A nerve conduction study (NCS) is a test that measures the speed and strength of electrical activity in a nerve. The test can gather details about the structure and function of both muscle and nerve.
Reasons for Test
A NCS is most often done to:
- Find out the cause of pain, cramping, numbness, or weakness
- Find out if nerves are working the right way
- Tell apart muscle and nerve problems
- Check if a nerve is recovering from injury
What to Expect
Prior to Test
Before your NCS:
- Make sure you talk to your doctor about the medicines you are taking..
- If your doctor tells you, do not smoke cigarettes or drink coffee, tea, and soft drinks for 2-3 hours before the test.
- Shower the day of your test. Do not use any creams, moisturizers, or powders on your skin.
Description of Test
Your skin will be cleaned.
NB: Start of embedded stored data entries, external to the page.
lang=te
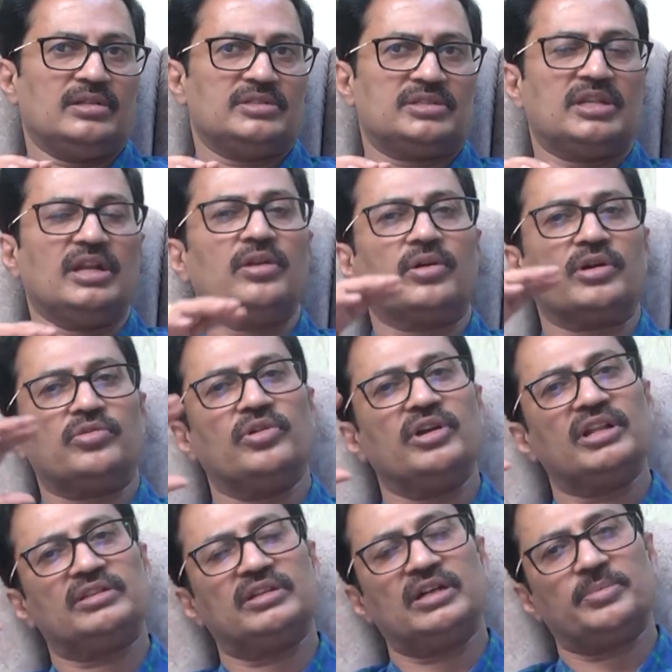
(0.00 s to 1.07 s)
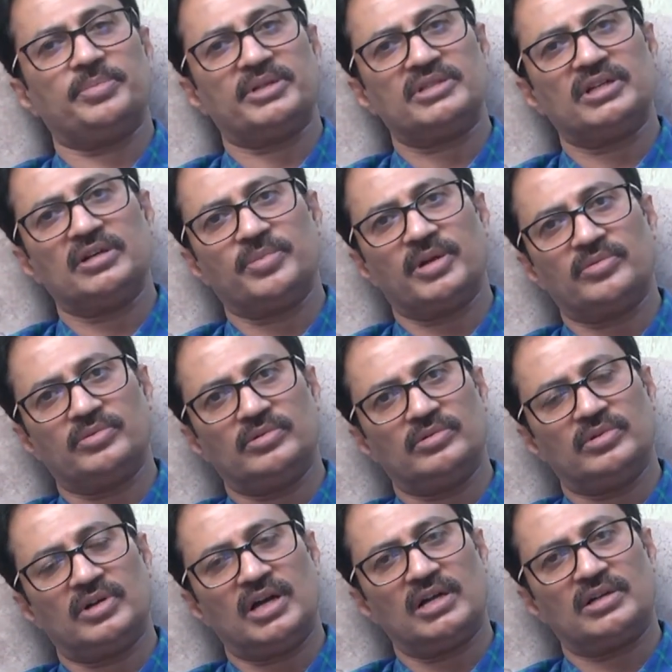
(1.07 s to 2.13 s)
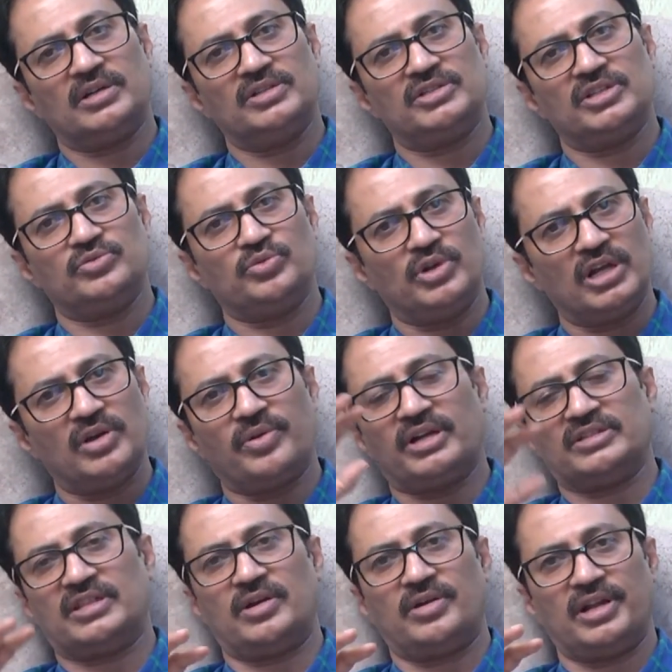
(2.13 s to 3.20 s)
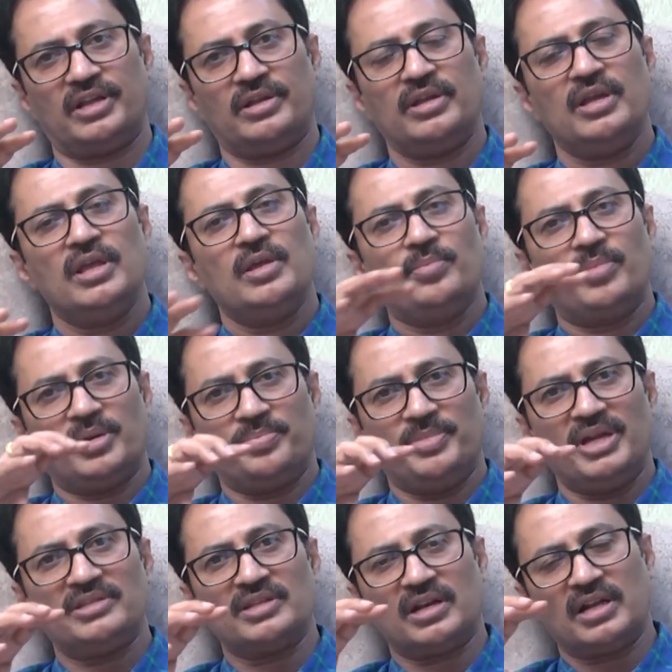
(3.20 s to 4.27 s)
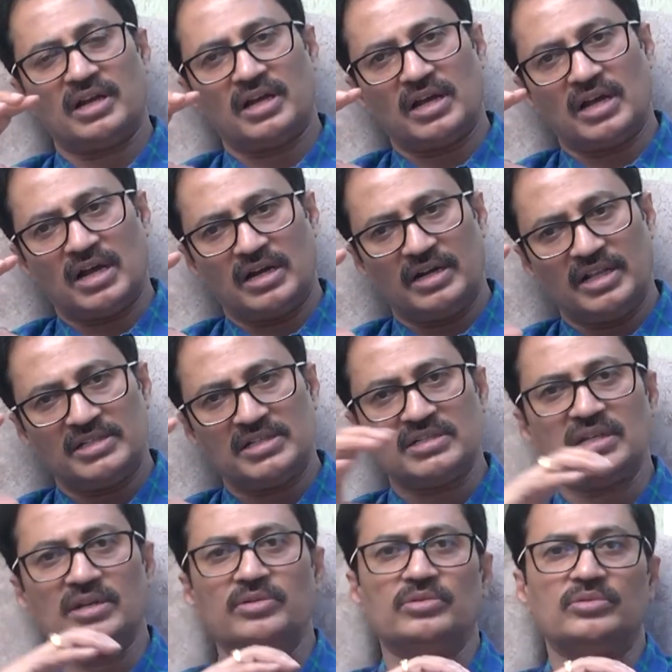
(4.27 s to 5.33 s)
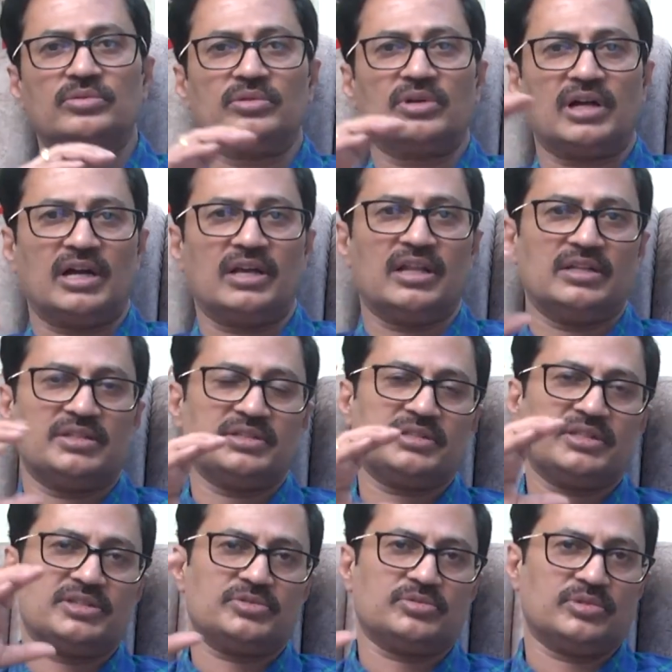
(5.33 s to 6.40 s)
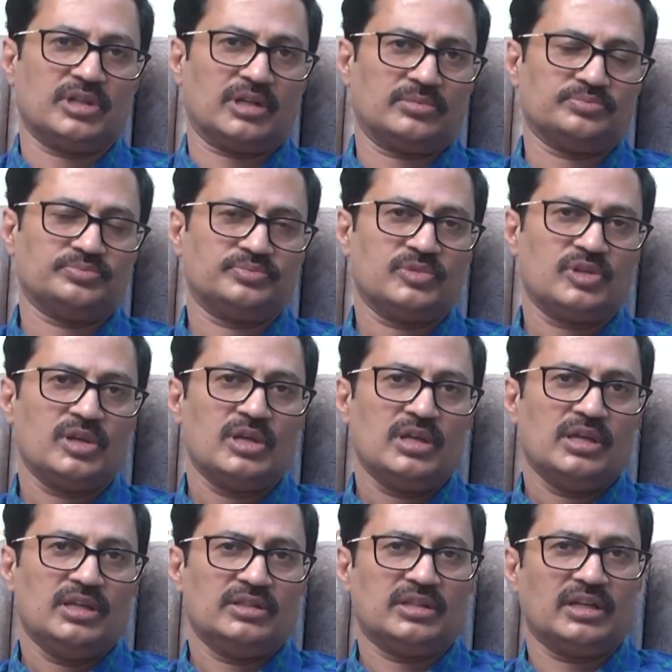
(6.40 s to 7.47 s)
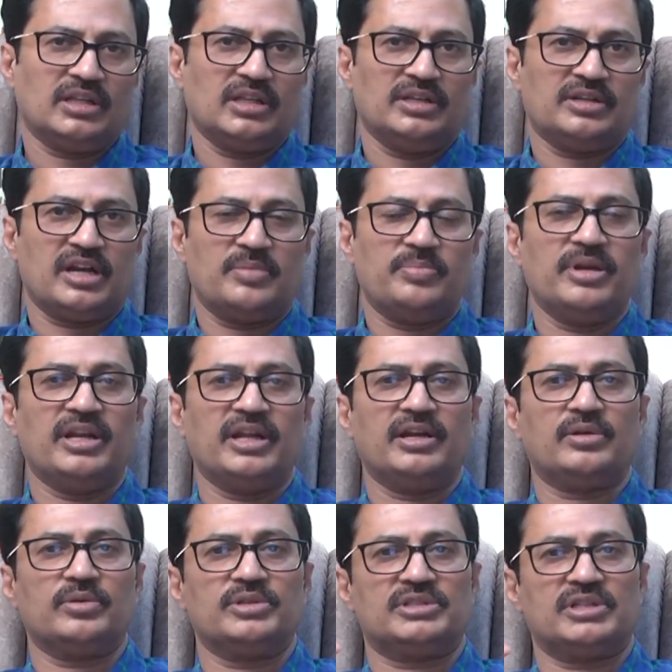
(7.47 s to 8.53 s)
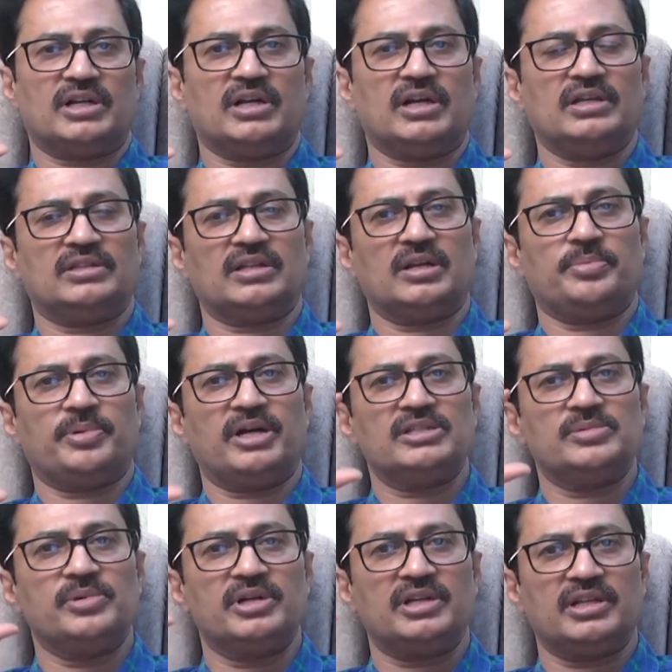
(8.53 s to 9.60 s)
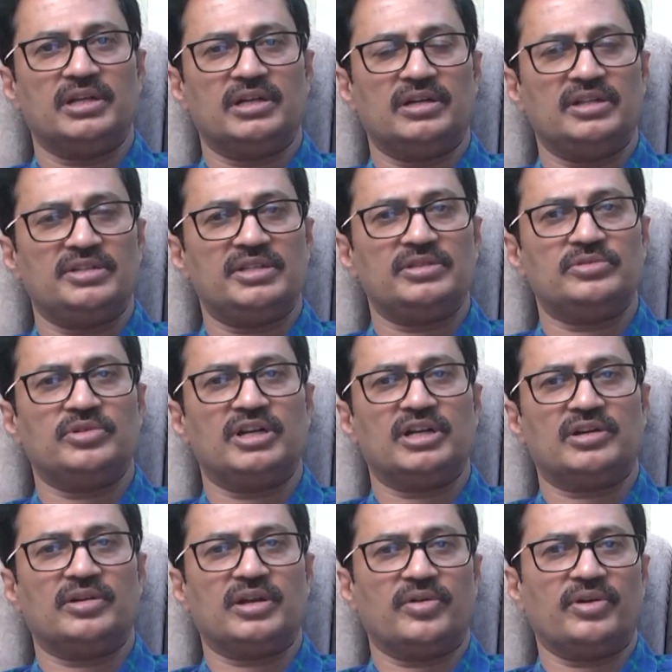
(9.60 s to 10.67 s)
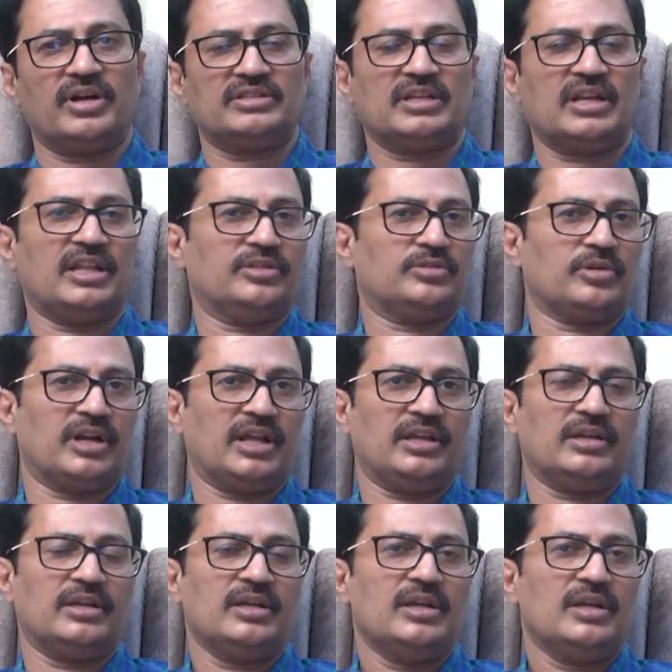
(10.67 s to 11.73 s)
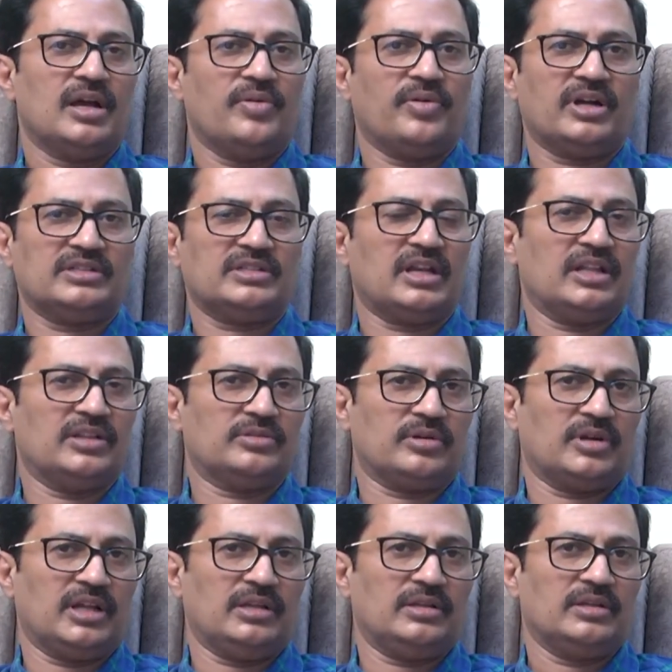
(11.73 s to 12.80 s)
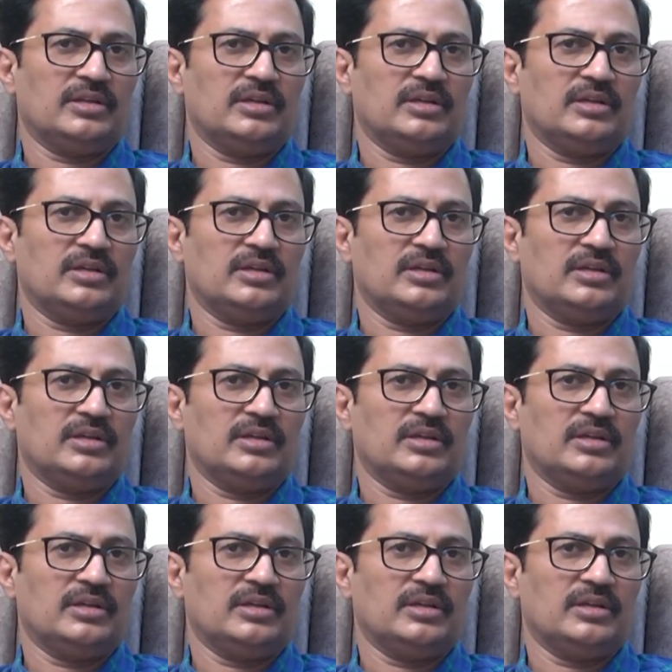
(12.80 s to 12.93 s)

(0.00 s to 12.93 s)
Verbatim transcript: స్టిల్ ఒక ట్వంటీ థర్టీ పర్సెంట్ మనము హార్ట్ డిసీజ్ ఉండే అవకాశాలు ఉన్నాయి బట్ మేజర్గా ఆ డెసిషను కార్డియాలజిస్ట్ తీసుకుంటారు ఇతనికి ట్రెడ్మిల్ నెగిటివ్ వచ్చాక ఇతనికి పాజిబిలిటీ డిసీజ్ ఉండేటువంటి అవకాశాలు ఎంత ఉన్నాయి అవకాశాలు ఎంత ఉన్నాయి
Electrodes will be taped to the skin along the nerves that are being studied. A small stimulus will be used to apply an electric current. It will cause the nerves to activate. The electrodes will measure the current that travels down the nerve pathway. The current will be slower and weaker if your nerve is damaged. Stimulus will be used at different places to find the site of the damage.
Nerve conduction studies are often done along with electromyography (EMG).
You will be able to go back to your daily activities after the test is done.
How Long Will It Take?
About 30-90 minutes
Will It Hurt?
You will feel mild discomfort from the shocks. It should not be very painful.
Your doctor will study the details from the test. A report should be ready within a few days.
Call Your Doctor
Call your doctor if you have any questions or concerns after the test.
In case of an emergency, call for emergency medical services right away.